# O.M.G - Dried Blood!!!



## allears.fan (Mar 20, 2010)

Okay! 
I gave Wilbur a much needed foot bath today and when i got him out of the sink i noticed a little black stuff on his pinky toe wouldn't go away. I looked closer when i got his cage cleaned out and found out it is dried blood. OMG.  
Wilbur won't stay put and is very squirmy to let me look for a good amount of time for some reason today. (probably cause it's cleaning day and he doesn't have his normal snuggle sack). 
I will definiately try to look later on tonight when he calms down a bit. What should i do for him? I did manage to look at his foot a tiny bit and believe there is a small cut between his pinky toe and his other toe (i think from his nail). Not 100% sure. 
There is not any blood in the cage so i can probably say it's not big but there is definiately something. 
what do i do?

P.S I cut his nails 1.5 weeks ago. (Does the front nails need cutting too?)


----------



## Hedgiepets (Aug 21, 2008)

> I gave Wilbur a much needed foot bath today


His feet probably had sores on them. Try to keep his feet cleaner. Yes, front nails need trimmed also.


----------



## allears.fan (Mar 20, 2010)

Thanks.
how do i get rid of the dried blood w/o hurting him?


----------



## tie-dye hedgie (Dec 19, 2009)

You could try putting a little dab of Neosporin on the cut and watch him closely for any signs of irritation. Hope he gets better soon.


----------



## Keltrey (May 31, 2010)

Don't use maximum strength neosporin. It has been stated in a previous thread about it being toxic. Regular neosporin is supposed to be okay though.


----------



## Beanie (Jun 9, 2010)

Have you noticed any dried blood on his wheel? What type of wheel are you using?


----------



## nikki (Aug 28, 2008)

why do you want to get the dried blood off? if it didn't come off in the foot bath its probaby either a scab or its just protecting the sore underneath. Taking it off could make things worse.


----------



## hedgielover (Oct 30, 2008)

nikki said:


> why do you want to get the dried blood off? if it didn't come off in the foot bath its probaby either a scab or its just protecting the sore underneath. Taking it off could make things worse.

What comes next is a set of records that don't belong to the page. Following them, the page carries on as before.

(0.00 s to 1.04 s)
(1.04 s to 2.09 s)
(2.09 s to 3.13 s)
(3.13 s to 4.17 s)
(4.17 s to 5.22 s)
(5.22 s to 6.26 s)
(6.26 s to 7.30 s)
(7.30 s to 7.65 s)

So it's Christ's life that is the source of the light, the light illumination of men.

I was going to say they same thing. The injury, whatever it was caused by is obviously not fresh so don't worry about it. Make sure there is nothing in the cage that could have caused it and beyond that all you can do is keep an eye out. Was it only the bit of dried blood on his foot that you found? or was there more in the cage?


----------



## Kalandra (Aug 25, 2008)

Yes his front nails need clipping. If you don't clip them they will grow and curl into the pads of his feet causing him a lot of problems. 

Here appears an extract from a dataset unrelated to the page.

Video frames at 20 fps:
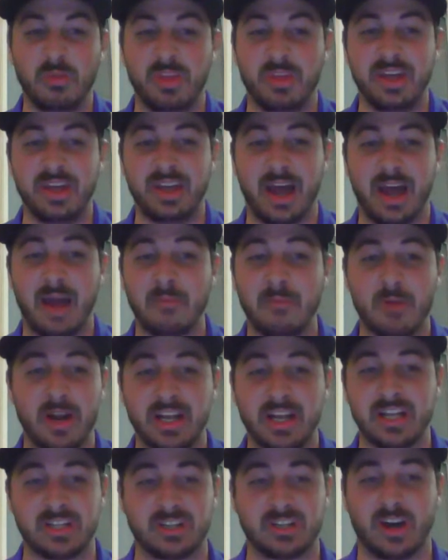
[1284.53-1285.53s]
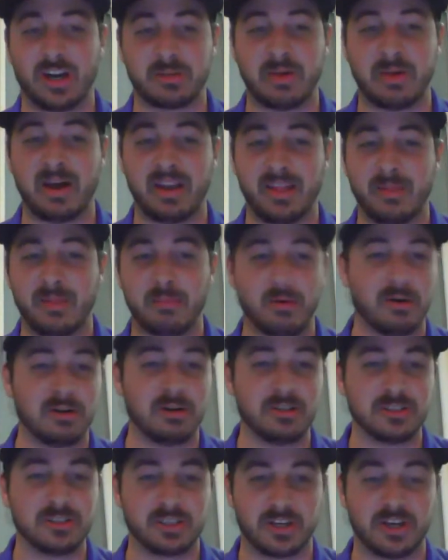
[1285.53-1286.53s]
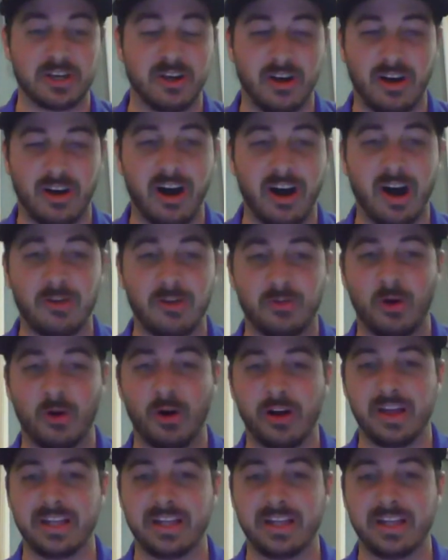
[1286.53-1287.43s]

that I'm ready to talk about how the Bulls are awful.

If he has a foot wound do not constantly mess with it. Trying to get the dried blood off will only open any cut/wound he has on his foot and lead to further bleeding. A little dried blood isn't going to hurt him. It may actually be a scab.

I'm going to guess that his wound is very tiny and you will not find it based on the fact you didn't find blood in his cage. Foot wounds typically bleed a lot and can cause quite a panic but owners who have never experienced a foot wound before. They also tend to heal very quickly, making it very hard to find a tiny cut.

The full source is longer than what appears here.